Action item »
Each line of the data below must be reproduced without any change.

+ + + +

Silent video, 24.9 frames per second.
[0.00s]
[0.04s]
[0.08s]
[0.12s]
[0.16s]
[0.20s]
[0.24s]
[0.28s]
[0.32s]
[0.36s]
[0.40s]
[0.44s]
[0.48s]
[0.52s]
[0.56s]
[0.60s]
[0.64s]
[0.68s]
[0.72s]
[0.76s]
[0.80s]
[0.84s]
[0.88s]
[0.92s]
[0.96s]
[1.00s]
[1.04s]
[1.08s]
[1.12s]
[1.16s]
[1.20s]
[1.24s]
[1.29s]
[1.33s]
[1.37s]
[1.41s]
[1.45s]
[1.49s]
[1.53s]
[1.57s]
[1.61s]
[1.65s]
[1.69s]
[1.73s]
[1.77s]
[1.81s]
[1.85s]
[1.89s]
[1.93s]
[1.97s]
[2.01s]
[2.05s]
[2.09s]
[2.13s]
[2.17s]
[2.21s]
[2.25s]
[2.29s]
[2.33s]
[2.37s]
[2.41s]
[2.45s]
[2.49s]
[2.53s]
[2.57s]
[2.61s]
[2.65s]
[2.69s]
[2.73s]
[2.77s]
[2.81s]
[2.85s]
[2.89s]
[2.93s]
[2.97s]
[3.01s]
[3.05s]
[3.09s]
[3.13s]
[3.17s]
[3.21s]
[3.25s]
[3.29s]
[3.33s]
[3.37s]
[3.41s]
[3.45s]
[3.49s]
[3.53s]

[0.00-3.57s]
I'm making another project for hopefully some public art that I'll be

+ + + +

Solved problem »
Silent video, 24.9 frames per second.
[0.00s]
[0.04s]
[0.08s]
[0.12s]
[0.16s]
[0.20s]
[0.24s]
[0.28s]
[0.32s]
[0.36s]
[0.40s]
[0.44s]
[0.48s]
[0.52s]
[0.56s]
[0.60s]
[0.64s]
[0.68s]
[0.72s]
[0.76s]
[0.80s]
[0.84s]
[0.88s]
[0.92s]
[0.96s]
[1.00s]
[1.04s]
[1.08s]
[1.12s]
[1.16s]
[1.20s]
[1.24s]
[1.29s]
[1.33s]
[1.37s]
[1.41s]
[1.45s]
[1.49s]
[1.53s]
[1.57s]
[1.61s]
[1.65s]
[1.69s]
[1.73s]
[1.77s]
[1.81s]
[1.85s]
[1.89s]
[1.93s]
[1.97s]
[2.01s]
[2.05s]
[2.09s]
[2.13s]
[2.17s]
[2.21s]
[2.25s]
[2.29s]
[2.33s]
[2.37s]
[2.41s]
[2.45s]
[2.49s]
[2.53s]
[2.57s]
[2.61s]
[2.65s]
[2.69s]
[2.73s]
[2.77s]
[2.81s]
[2.85s]
[2.89s]
[2.93s]
[2.97s]
[3.01s]
[3.05s]
[3.09s]
[3.13s]
[3.17s]
[3.21s]
[3.25s]
[3.29s]
[3.33s]
[3.37s]
[3.41s]
[3.45s]
[3.49s]
[3.53s]

[0.00-3.57s]
I'm making another project for hopefully some public art that I'll be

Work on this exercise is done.